Once the pictures have been set aside, copy every remaining entry exactly.

━━━ Records for the task

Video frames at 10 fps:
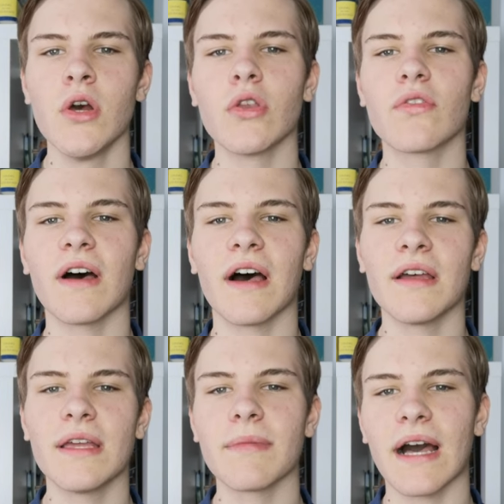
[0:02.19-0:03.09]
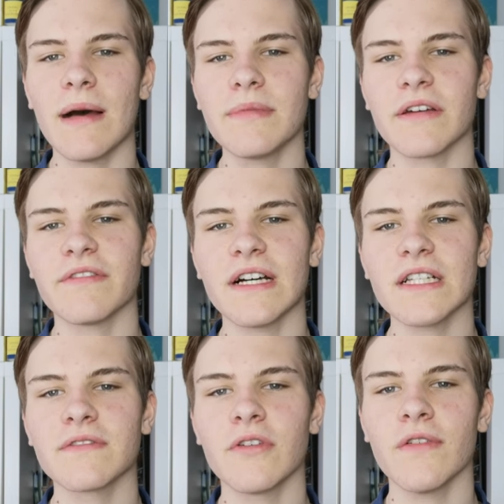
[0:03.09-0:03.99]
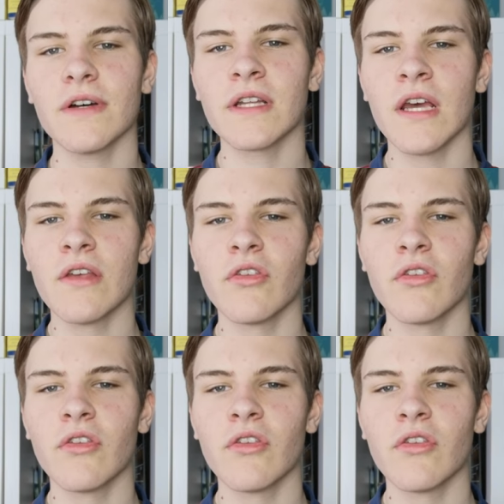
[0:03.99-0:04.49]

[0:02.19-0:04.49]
Und zwar im Rahmen der Fast Forward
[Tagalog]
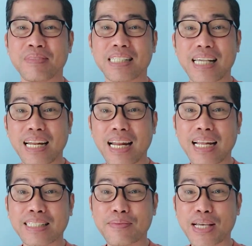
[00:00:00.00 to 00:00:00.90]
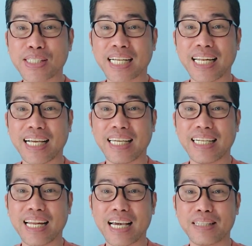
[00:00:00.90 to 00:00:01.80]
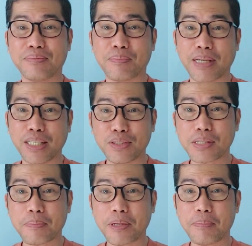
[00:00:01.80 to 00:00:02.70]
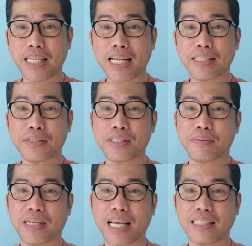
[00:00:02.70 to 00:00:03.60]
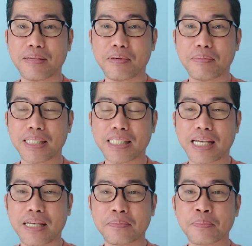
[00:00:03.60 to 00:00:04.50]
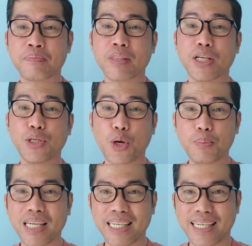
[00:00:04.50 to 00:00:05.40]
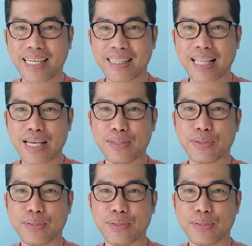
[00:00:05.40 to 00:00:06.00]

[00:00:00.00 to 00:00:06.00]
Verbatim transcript: Sana nasa maayos na kalagay ng lahat. Mapadito sa Pilipinas or sa mga nasa ibang bansa, dobling ingat tayo.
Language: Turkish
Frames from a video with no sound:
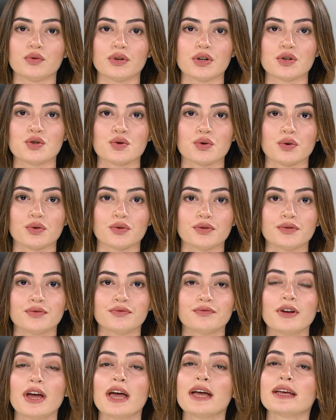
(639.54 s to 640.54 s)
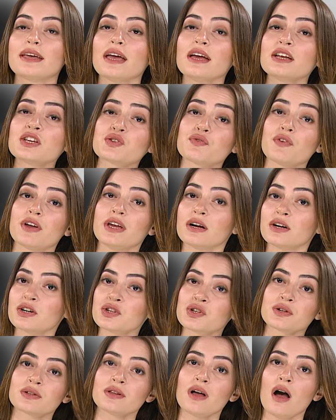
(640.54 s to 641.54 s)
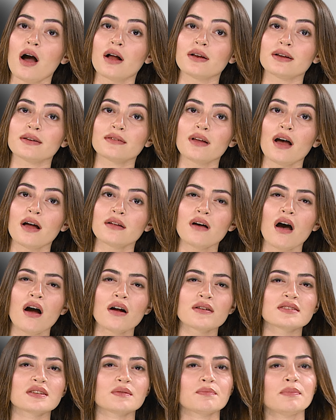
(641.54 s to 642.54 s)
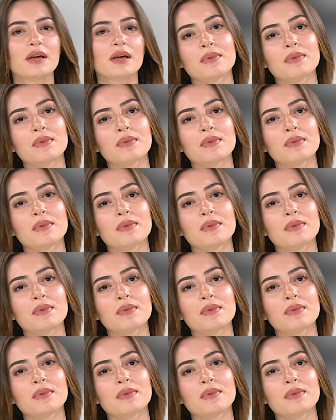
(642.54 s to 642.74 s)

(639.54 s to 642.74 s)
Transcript: uğraşıyordu. Genç ve yakışıklı halinden artık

━━━━━━

**Task result**
Video frames at 10 fps:
[0:02.19-0:03.09]
[0:03.09-0:03.99]
[0:03.99-0:04.49]

[0:02.19-0:04.49]
Und zwar im Rahmen der Fast Forward
[Tagalog]
[00:00:00.00 to 00:00:00.90]
[00:00:00.90 to 00:00:01.80]
[00:00:01.80 to 00:00:02.70]
[00:00:02.70 to 00:00:03.60]
[00:00:03.60 to 00:00:04.50]
[00:00:04.50 to 00:00:05.40]
[00:00:05.40 to 00:00:06.00]

[00:00:00.00 to 00:00:06.00]
Verbatim transcript: Sana nasa maayos na kalagay ng lahat. Mapadito sa Pilipinas or sa mga nasa ibang bansa, dobling ingat tayo.
Language: Turkish
Frames from a video with no sound:
(639.54 s to 640.54 s)
(640.54 s to 641.54 s)
(641.54 s to 642.54 s)
(642.54 s to 642.74 s)

(639.54 s to 642.74 s)
Transcript: uğraşıyordu. Genç ve yakışıklı halinden artık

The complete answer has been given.